Activity | Could you repeat, word for word, the line with "[0:04.27-0:05.33]" and every line after it in the records below, leaving out any pictures?

Available data |

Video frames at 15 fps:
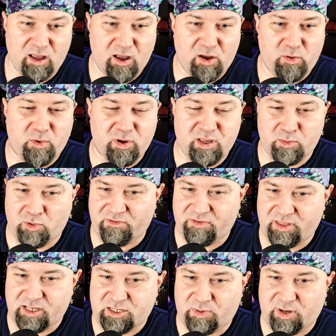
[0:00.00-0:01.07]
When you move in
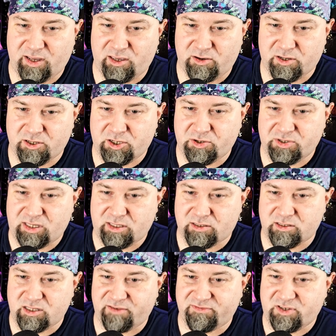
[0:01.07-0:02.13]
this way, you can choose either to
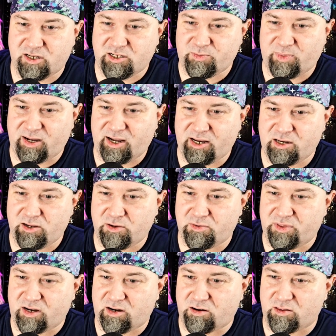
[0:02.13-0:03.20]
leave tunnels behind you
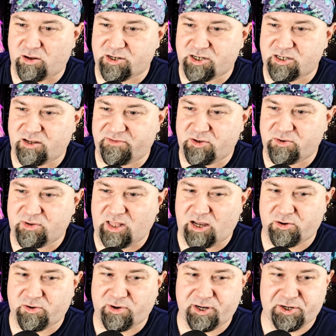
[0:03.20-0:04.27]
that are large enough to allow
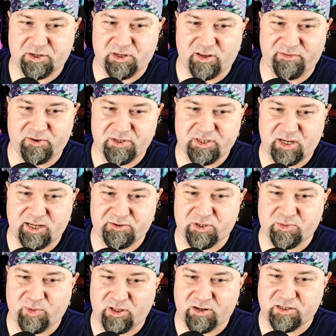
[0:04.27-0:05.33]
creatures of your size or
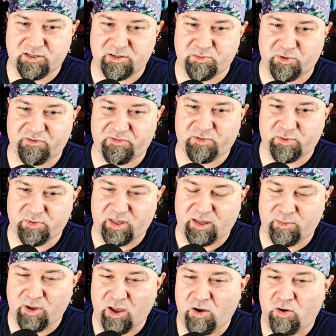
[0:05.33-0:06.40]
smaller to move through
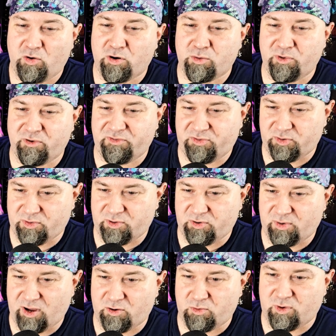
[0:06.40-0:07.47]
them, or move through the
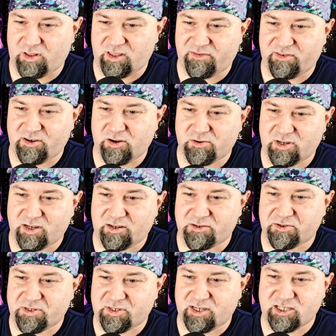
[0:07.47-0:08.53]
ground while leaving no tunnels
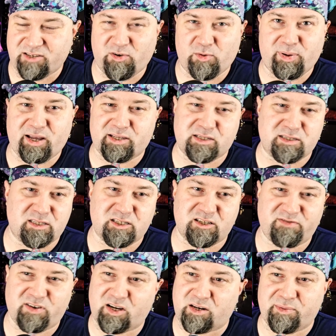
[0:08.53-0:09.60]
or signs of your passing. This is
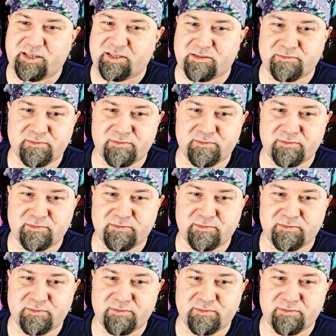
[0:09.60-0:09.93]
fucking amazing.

Reply to the task |
[0:04.27-0:05.33]
creatures of your size or
[0:05.33-0:06.40]
smaller to move through
[0:06.40-0:07.47]
them, or move through the
[0:07.47-0:08.53]
ground while leaving no tunnels
[0:08.53-0:09.60]
or signs of your passing. This is
[0:09.60-0:09.93]
fucking amazing.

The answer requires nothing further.